* **Dataset records**:
%%
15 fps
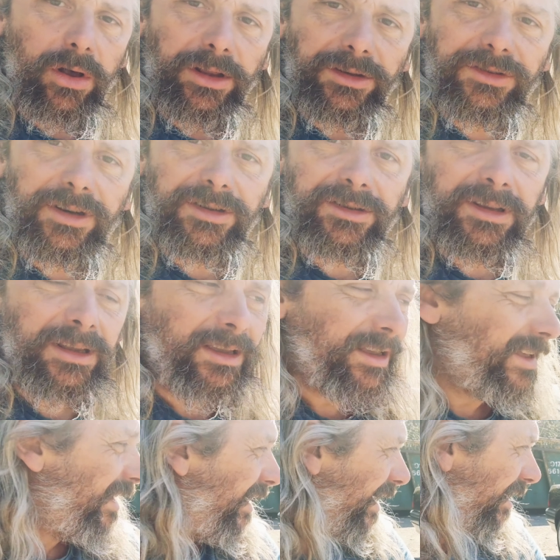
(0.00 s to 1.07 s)
It's just
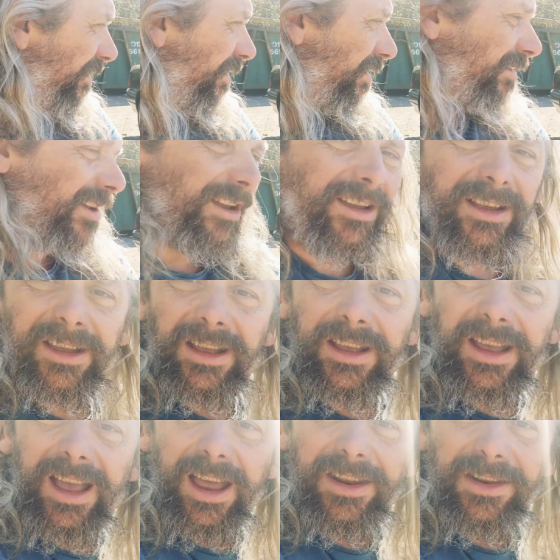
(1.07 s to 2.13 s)
a
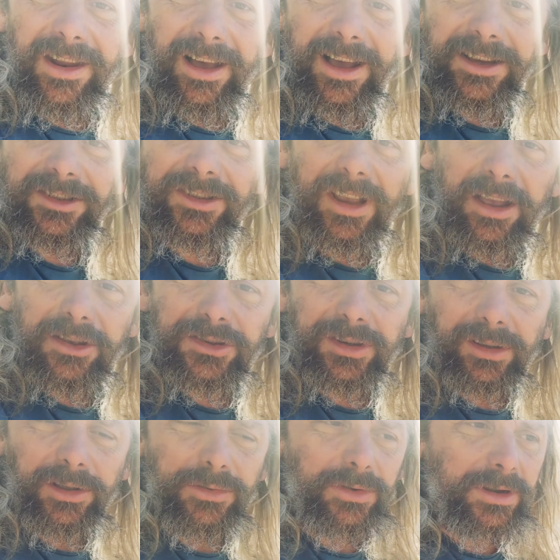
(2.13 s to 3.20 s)
nice
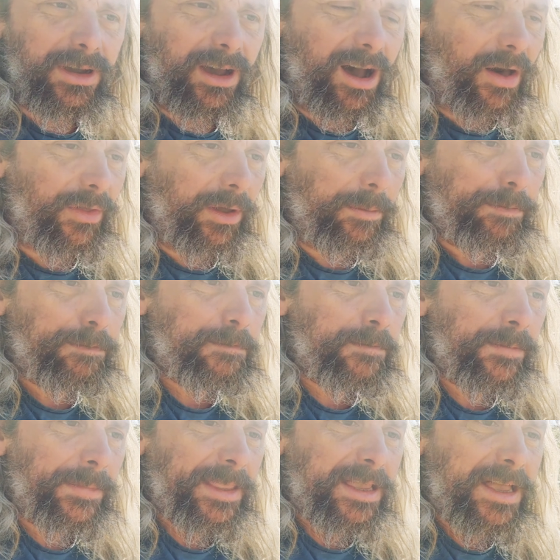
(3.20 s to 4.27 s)
saloon car that
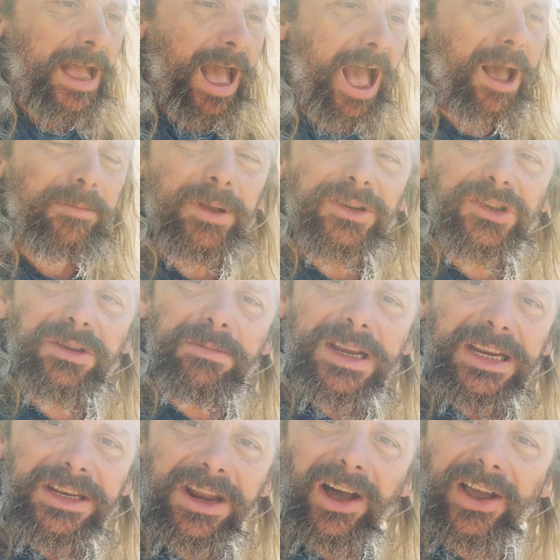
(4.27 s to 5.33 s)
happens to be
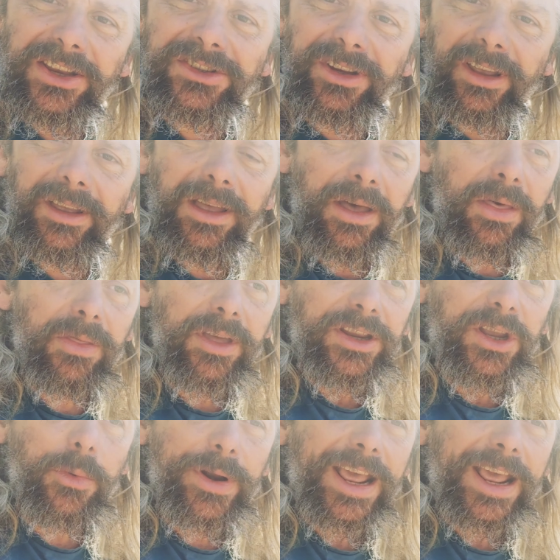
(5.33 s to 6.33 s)
nicer than you would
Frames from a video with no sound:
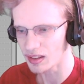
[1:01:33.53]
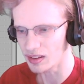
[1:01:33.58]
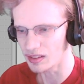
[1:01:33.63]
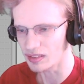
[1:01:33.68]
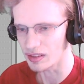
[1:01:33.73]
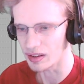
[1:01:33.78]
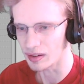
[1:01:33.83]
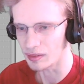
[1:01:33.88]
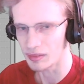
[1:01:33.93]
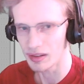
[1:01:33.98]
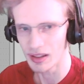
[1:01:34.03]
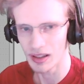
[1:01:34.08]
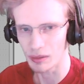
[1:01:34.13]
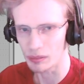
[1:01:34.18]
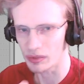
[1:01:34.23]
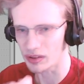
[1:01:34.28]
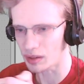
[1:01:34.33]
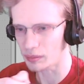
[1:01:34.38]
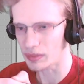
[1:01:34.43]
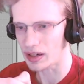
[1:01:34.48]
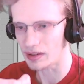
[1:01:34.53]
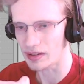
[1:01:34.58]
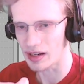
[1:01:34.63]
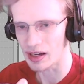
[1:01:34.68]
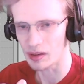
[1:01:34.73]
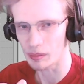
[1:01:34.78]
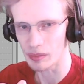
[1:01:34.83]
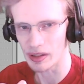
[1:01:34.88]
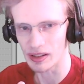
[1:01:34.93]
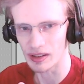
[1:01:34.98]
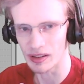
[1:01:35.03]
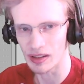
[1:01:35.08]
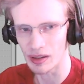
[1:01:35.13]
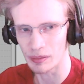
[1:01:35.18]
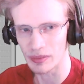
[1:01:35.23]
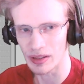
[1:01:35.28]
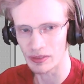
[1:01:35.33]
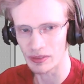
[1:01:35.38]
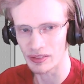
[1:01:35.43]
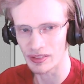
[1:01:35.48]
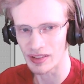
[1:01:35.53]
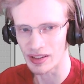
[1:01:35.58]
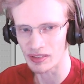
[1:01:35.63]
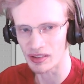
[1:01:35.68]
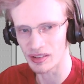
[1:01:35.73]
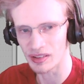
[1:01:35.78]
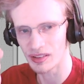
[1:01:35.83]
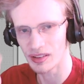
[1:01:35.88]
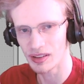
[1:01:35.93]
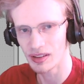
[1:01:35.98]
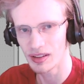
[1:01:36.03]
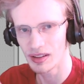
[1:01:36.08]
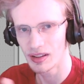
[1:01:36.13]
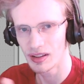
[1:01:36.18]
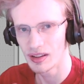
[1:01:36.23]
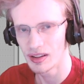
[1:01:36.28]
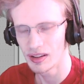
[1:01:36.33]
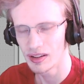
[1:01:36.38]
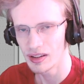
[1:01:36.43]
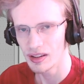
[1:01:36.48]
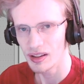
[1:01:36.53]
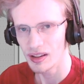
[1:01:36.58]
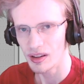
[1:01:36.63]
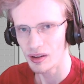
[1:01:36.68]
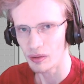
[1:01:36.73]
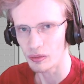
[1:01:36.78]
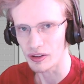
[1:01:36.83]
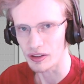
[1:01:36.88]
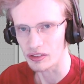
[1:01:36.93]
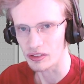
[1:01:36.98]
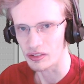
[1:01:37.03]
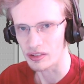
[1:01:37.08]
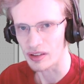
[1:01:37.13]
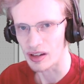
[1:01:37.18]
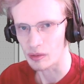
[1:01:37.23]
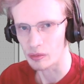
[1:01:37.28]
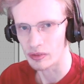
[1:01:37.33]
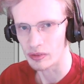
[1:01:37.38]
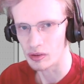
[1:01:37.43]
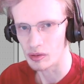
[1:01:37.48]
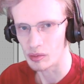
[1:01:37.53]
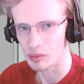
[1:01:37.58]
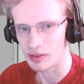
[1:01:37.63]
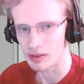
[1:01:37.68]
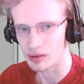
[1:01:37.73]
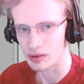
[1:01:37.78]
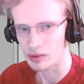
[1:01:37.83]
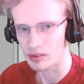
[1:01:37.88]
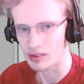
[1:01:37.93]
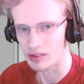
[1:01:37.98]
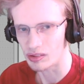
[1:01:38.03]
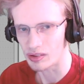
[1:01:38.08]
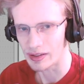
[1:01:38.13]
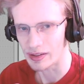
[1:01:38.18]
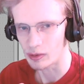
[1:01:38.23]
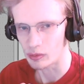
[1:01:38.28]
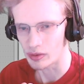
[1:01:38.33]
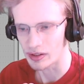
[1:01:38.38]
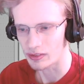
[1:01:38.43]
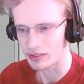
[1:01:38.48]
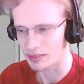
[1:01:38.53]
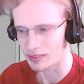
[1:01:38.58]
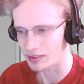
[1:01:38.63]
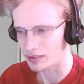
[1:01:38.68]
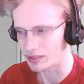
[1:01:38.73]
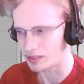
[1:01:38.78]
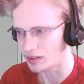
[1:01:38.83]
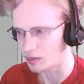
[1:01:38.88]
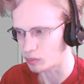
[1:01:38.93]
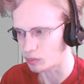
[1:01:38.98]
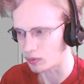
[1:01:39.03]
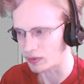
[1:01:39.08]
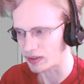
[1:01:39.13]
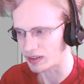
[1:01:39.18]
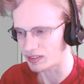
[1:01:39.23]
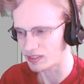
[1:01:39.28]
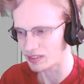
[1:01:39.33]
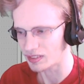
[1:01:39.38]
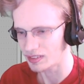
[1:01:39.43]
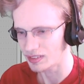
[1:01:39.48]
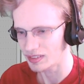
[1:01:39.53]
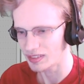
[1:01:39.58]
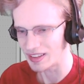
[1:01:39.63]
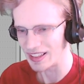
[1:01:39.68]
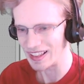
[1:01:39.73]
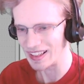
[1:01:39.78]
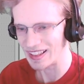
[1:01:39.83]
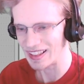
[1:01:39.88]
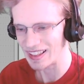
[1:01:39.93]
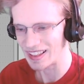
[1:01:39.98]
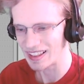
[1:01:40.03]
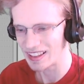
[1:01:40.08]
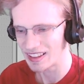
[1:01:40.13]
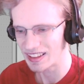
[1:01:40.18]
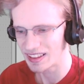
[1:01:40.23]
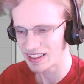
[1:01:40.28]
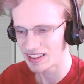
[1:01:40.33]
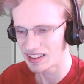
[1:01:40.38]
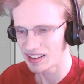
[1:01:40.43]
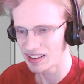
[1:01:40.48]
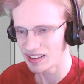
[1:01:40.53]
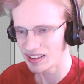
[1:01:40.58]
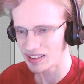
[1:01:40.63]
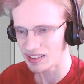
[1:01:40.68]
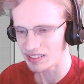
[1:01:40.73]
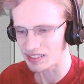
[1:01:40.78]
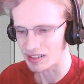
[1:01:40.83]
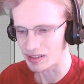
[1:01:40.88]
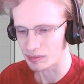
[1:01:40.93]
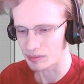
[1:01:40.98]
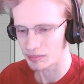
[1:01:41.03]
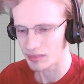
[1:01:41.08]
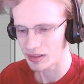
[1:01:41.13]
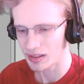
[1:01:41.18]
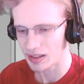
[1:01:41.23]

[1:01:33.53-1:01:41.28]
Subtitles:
So I'm sorry I'm not animating. I just had to wanted to talk with you, and these kind of questions are important. So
%%
* **Assignment**:
Return exactly the stretch above whose first line contains "[1:01:40.03]" and whose last line contains "[1:01:41.23]", and nothing outside it. The pictures should not appear.

* **Result of this task**:
[1:01:40.03]
[1:01:40.08]
[1:01:40.13]
[1:01:40.18]
[1:01:40.23]
[1:01:40.28]
[1:01:40.33]
[1:01:40.38]
[1:01:40.43]
[1:01:40.48]
[1:01:40.53]
[1:01:40.58]
[1:01:40.63]
[1:01:40.68]
[1:01:40.73]
[1:01:40.78]
[1:01:40.83]
[1:01:40.88]
[1:01:40.93]
[1:01:40.98]
[1:01:41.03]
[1:01:41.08]
[1:01:41.13]
[1:01:41.18]
[1:01:41.23]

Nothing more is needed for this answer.